*WORK TO BE COMPLETED*
For this exercise, reproduce the records exactly as they stand and do not carry any images over.

[Records contained in a dataset]
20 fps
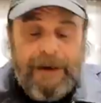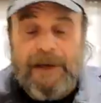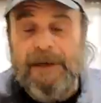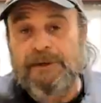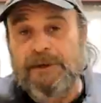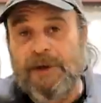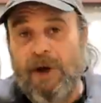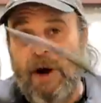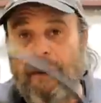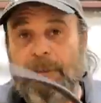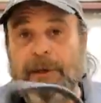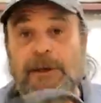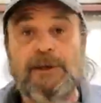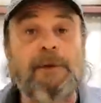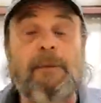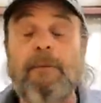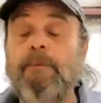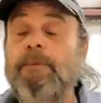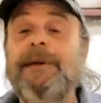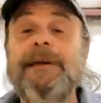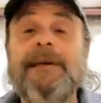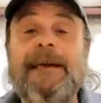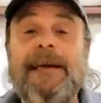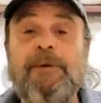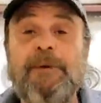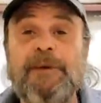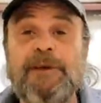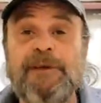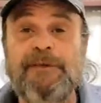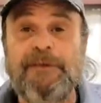It's garbage, but it
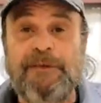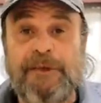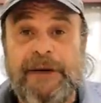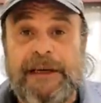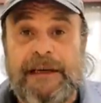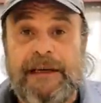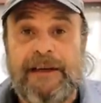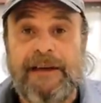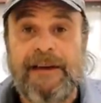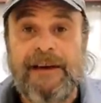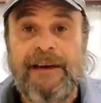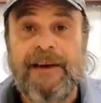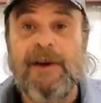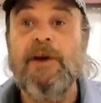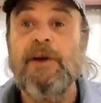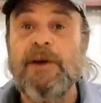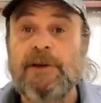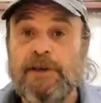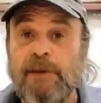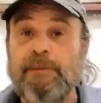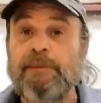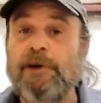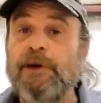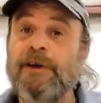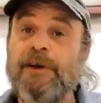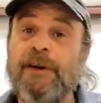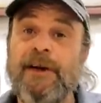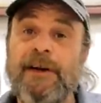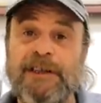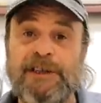was free. So put
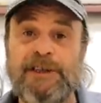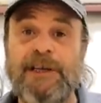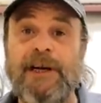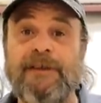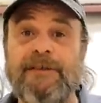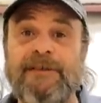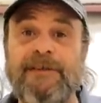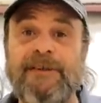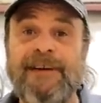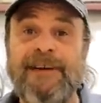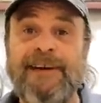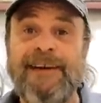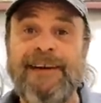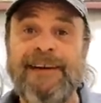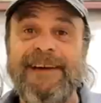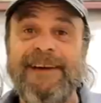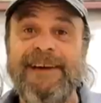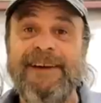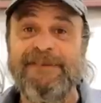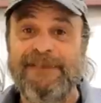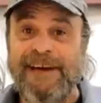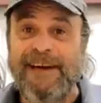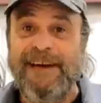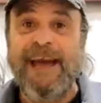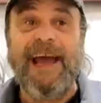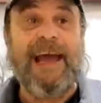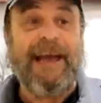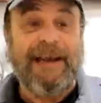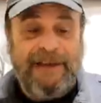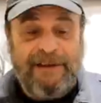it on the shelf, right?
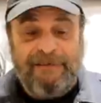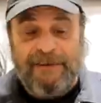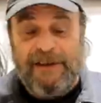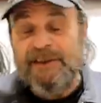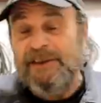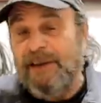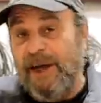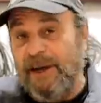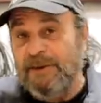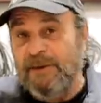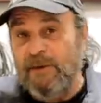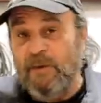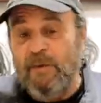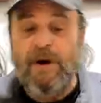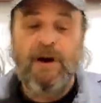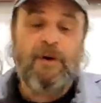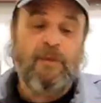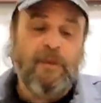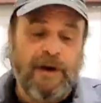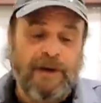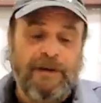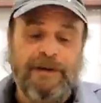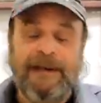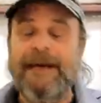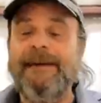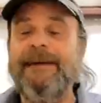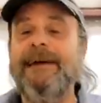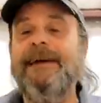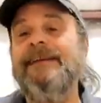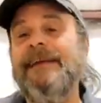And if it doesn't work, well,
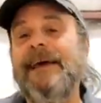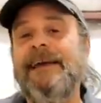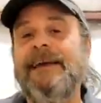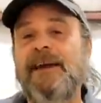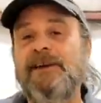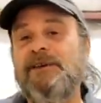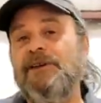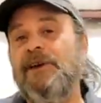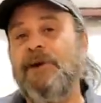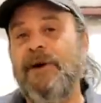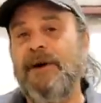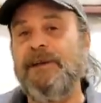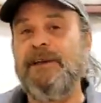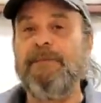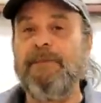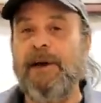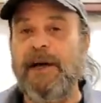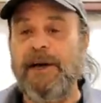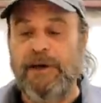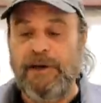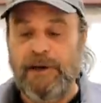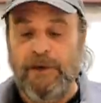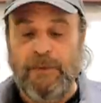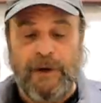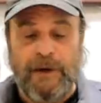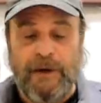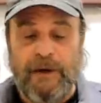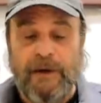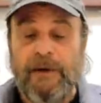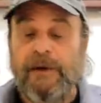then in that case, you go out and you buy a new
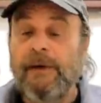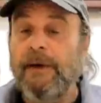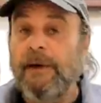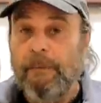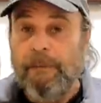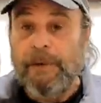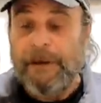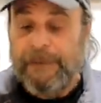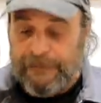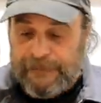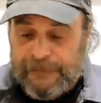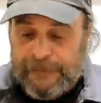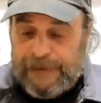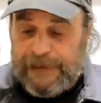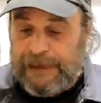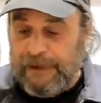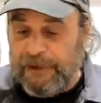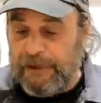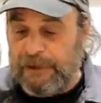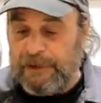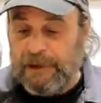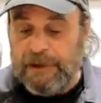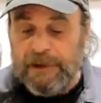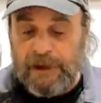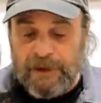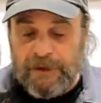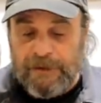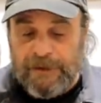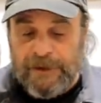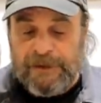one. But here's
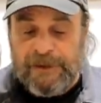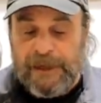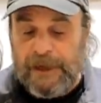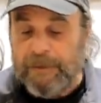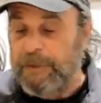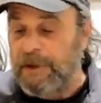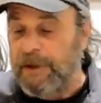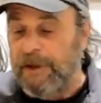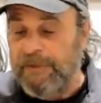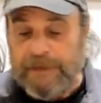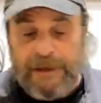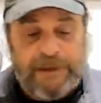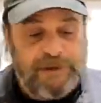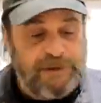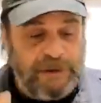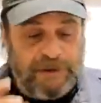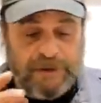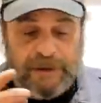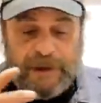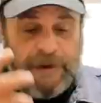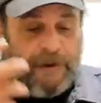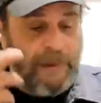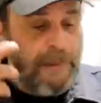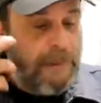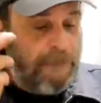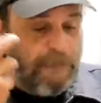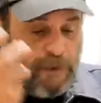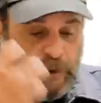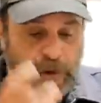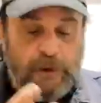another example of like just
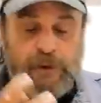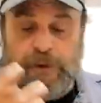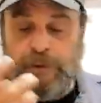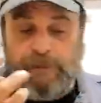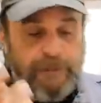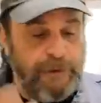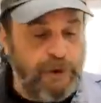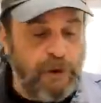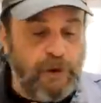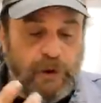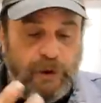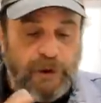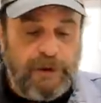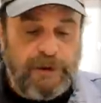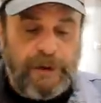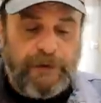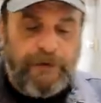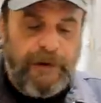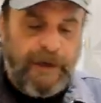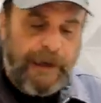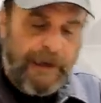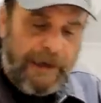good stuff.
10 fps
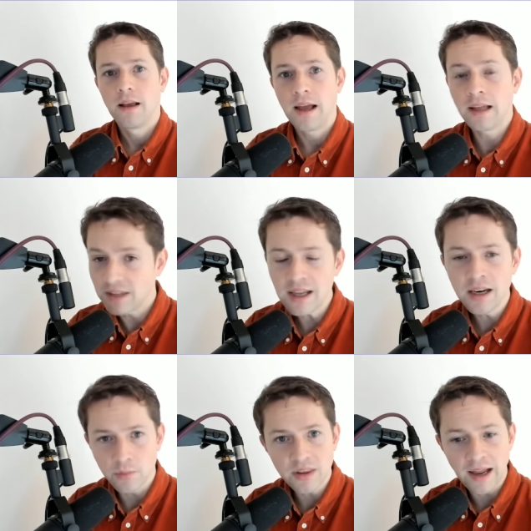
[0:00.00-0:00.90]
And
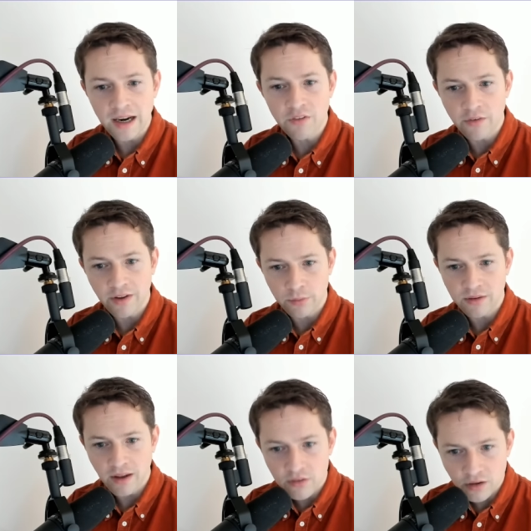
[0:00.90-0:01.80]
dealing with that level of
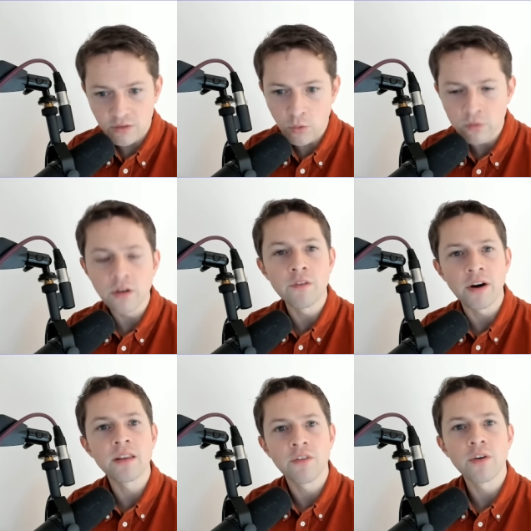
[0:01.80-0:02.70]
expectation is also
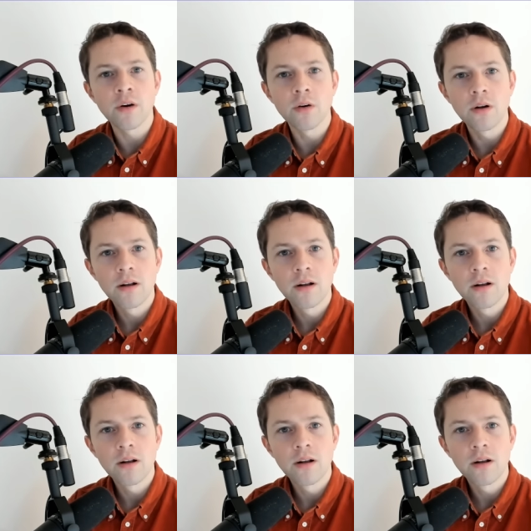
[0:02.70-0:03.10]
very difficult.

*OUTPUT OF THE TASK*
20 fps
It's garbage, but it
was free. So put
it on the shelf, right?
And if it doesn't work, well,
then in that case, you go out and you buy a new
one. But here's
another example of like just
good stuff.
10 fps
[0:00.00-0:00.90]
And
[0:00.90-0:01.80]
dealing with that level of
[0:01.80-0:02.70]
expectation is also
[0:02.70-0:03.10]
very difficult.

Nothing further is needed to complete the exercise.